* _Exercise instructions_
A faithful, word-for-word copy of the data below is required, without pictures.

[Items from a data source]

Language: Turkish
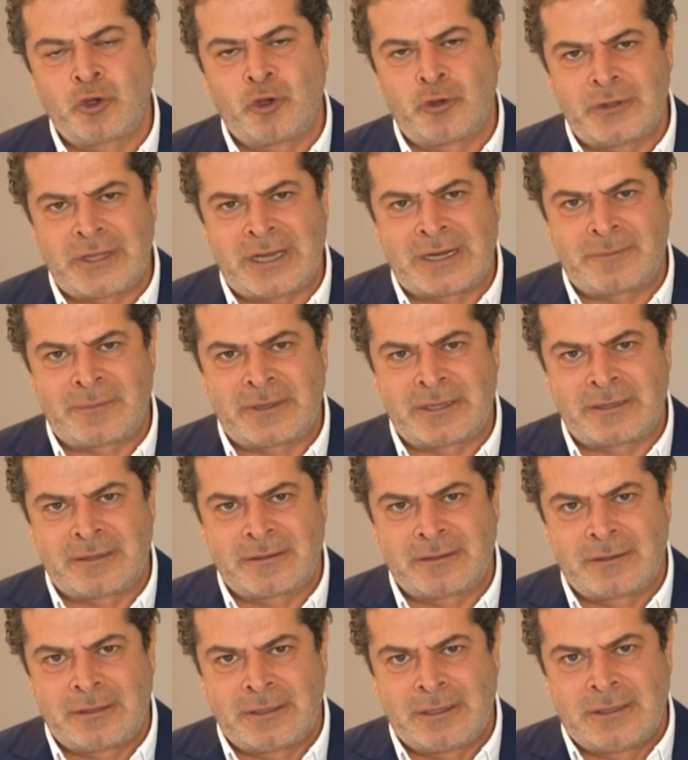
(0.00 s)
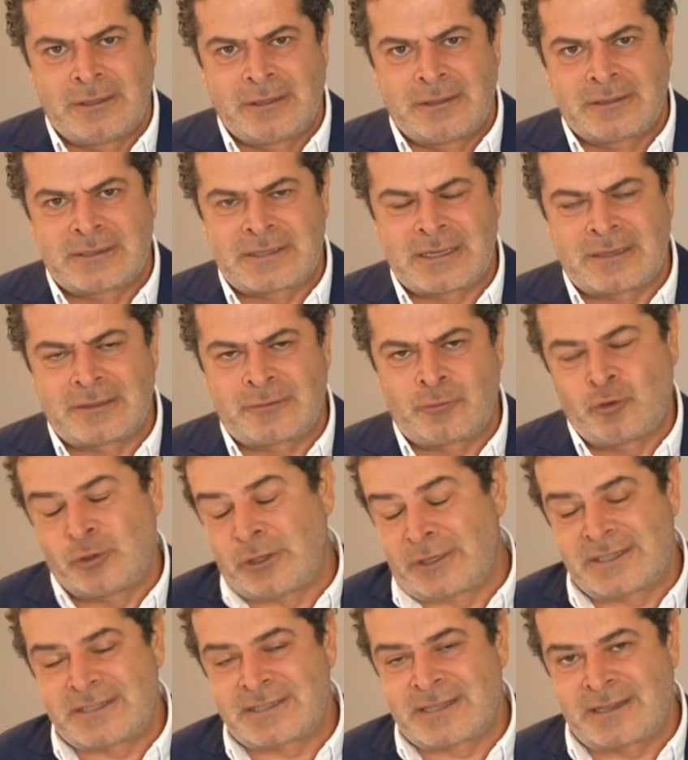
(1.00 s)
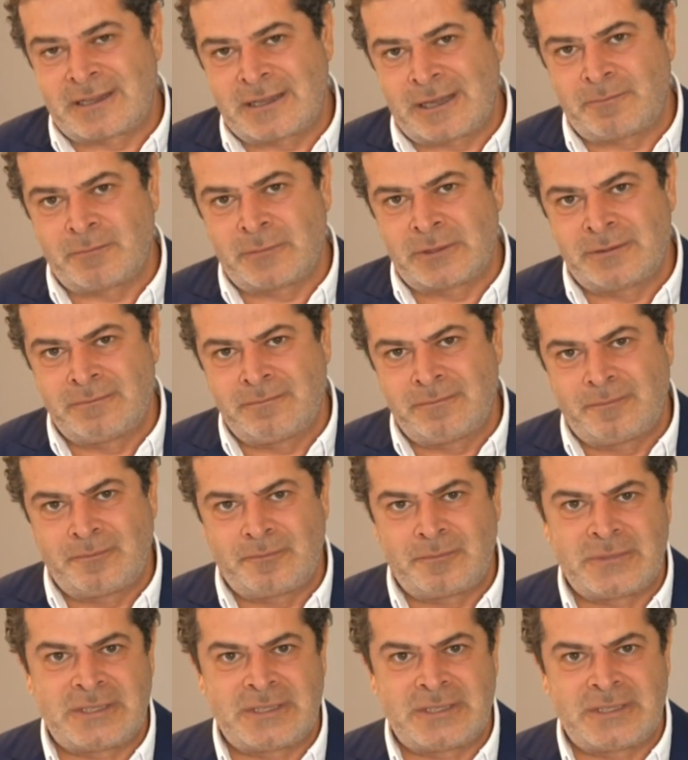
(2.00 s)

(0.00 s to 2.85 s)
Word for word: göndermeyi Yunanistan'a yapmadım.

* _Result below_
Language: Turkish
(0.00 s)
(1.00 s)
(2.00 s)

(0.00 s to 2.85 s)
Word for word: göndermeyi Yunanistan'a yapmadım.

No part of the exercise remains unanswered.